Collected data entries
──────────────────────────────

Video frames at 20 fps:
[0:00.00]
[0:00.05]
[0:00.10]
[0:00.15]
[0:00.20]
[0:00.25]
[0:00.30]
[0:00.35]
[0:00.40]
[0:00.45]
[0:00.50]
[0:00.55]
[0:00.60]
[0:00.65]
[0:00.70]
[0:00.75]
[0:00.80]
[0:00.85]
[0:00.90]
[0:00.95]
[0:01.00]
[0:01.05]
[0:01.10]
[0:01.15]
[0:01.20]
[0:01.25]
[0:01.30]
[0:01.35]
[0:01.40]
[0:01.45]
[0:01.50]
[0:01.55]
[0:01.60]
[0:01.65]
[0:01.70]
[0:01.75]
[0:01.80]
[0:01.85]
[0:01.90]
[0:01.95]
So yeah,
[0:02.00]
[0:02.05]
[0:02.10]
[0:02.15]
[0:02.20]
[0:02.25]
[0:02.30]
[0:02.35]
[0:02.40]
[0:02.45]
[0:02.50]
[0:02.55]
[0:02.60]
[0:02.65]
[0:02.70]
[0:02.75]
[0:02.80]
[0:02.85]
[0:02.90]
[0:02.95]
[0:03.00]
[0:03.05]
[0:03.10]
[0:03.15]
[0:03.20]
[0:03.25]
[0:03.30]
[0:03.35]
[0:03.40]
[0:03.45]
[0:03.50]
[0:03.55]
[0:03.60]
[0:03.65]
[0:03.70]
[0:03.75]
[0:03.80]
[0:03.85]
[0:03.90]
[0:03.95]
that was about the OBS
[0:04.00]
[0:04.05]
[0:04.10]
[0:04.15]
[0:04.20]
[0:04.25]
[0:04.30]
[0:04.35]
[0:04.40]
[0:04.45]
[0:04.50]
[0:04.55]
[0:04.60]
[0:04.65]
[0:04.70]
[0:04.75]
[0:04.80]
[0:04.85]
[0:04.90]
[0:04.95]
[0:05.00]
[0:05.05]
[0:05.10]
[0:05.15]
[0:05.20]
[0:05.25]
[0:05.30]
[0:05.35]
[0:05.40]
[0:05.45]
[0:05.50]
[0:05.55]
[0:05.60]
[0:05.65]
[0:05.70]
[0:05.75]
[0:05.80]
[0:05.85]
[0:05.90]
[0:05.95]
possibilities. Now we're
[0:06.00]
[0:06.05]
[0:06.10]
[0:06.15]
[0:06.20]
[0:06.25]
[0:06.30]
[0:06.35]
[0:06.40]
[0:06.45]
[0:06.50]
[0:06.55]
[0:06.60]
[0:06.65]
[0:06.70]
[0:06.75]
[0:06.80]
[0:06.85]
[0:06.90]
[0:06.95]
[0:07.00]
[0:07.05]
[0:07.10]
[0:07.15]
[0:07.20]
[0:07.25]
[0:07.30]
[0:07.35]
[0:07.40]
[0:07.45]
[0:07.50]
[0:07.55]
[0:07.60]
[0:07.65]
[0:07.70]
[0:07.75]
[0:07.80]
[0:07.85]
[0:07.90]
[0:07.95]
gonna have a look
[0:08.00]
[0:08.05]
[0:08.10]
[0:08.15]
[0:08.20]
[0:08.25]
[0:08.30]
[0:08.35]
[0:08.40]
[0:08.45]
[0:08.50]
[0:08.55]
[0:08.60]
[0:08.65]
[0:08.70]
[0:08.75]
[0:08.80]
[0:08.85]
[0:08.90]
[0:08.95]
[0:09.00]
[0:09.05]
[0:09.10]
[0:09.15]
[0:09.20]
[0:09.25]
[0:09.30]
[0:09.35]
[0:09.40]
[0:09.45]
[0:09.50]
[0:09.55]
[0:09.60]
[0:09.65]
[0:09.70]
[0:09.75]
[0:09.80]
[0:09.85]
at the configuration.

──────────────────────────────

* Task to complete:
Extract all of the data above without altering anything.

* Problem solution:
Video frames at 20 fps:
[0:00.00]
[0:00.05]
[0:00.10]
[0:00.15]
[0:00.20]
[0:00.25]
[0:00.30]
[0:00.35]
[0:00.40]
[0:00.45]
[0:00.50]
[0:00.55]
[0:00.60]
[0:00.65]
[0:00.70]
[0:00.75]
[0:00.80]
[0:00.85]
[0:00.90]
[0:00.95]
[0:01.00]
[0:01.05]
[0:01.10]
[0:01.15]
[0:01.20]
[0:01.25]
[0:01.30]
[0:01.35]
[0:01.40]
[0:01.45]
[0:01.50]
[0:01.55]
[0:01.60]
[0:01.65]
[0:01.70]
[0:01.75]
[0:01.80]
[0:01.85]
[0:01.90]
[0:01.95]
So yeah,
[0:02.00]
[0:02.05]
[0:02.10]
[0:02.15]
[0:02.20]
[0:02.25]
[0:02.30]
[0:02.35]
[0:02.40]
[0:02.45]
[0:02.50]
[0:02.55]
[0:02.60]
[0:02.65]
[0:02.70]
[0:02.75]
[0:02.80]
[0:02.85]
[0:02.90]
[0:02.95]
[0:03.00]
[0:03.05]
[0:03.10]
[0:03.15]
[0:03.20]
[0:03.25]
[0:03.30]
[0:03.35]
[0:03.40]
[0:03.45]
[0:03.50]
[0:03.55]
[0:03.60]
[0:03.65]
[0:03.70]
[0:03.75]
[0:03.80]
[0:03.85]
[0:03.90]
[0:03.95]
that was about the OBS
[0:04.00]
[0:04.05]
[0:04.10]
[0:04.15]
[0:04.20]
[0:04.25]
[0:04.30]
[0:04.35]
[0:04.40]
[0:04.45]
[0:04.50]
[0:04.55]
[0:04.60]
[0:04.65]
[0:04.70]
[0:04.75]
[0:04.80]
[0:04.85]
[0:04.90]
[0:04.95]
[0:05.00]
[0:05.05]
[0:05.10]
[0:05.15]
[0:05.20]
[0:05.25]
[0:05.30]
[0:05.35]
[0:05.40]
[0:05.45]
[0:05.50]
[0:05.55]
[0:05.60]
[0:05.65]
[0:05.70]
[0:05.75]
[0:05.80]
[0:05.85]
[0:05.90]
[0:05.95]
possibilities. Now we're
[0:06.00]
[0:06.05]
[0:06.10]
[0:06.15]
[0:06.20]
[0:06.25]
[0:06.30]
[0:06.35]
[0:06.40]
[0:06.45]
[0:06.50]
[0:06.55]
[0:06.60]
[0:06.65]
[0:06.70]
[0:06.75]
[0:06.80]
[0:06.85]
[0:06.90]
[0:06.95]
[0:07.00]
[0:07.05]
[0:07.10]
[0:07.15]
[0:07.20]
[0:07.25]
[0:07.30]
[0:07.35]
[0:07.40]
[0:07.45]
[0:07.50]
[0:07.55]
[0:07.60]
[0:07.65]
[0:07.70]
[0:07.75]
[0:07.80]
[0:07.85]
[0:07.90]
[0:07.95]
gonna have a look
[0:08.00]
[0:08.05]
[0:08.10]
[0:08.15]
[0:08.20]
[0:08.25]
[0:08.30]
[0:08.35]
[0:08.40]
[0:08.45]
[0:08.50]
[0:08.55]
[0:08.60]
[0:08.65]
[0:08.70]
[0:08.75]
[0:08.80]
[0:08.85]
[0:08.90]
[0:08.95]
[0:09.00]
[0:09.05]
[0:09.10]
[0:09.15]
[0:09.20]
[0:09.25]
[0:09.30]
[0:09.35]
[0:09.40]
[0:09.45]
[0:09.50]
[0:09.55]
[0:09.60]
[0:09.65]
[0:09.70]
[0:09.75]
[0:09.80]
[0:09.85]
at the configuration.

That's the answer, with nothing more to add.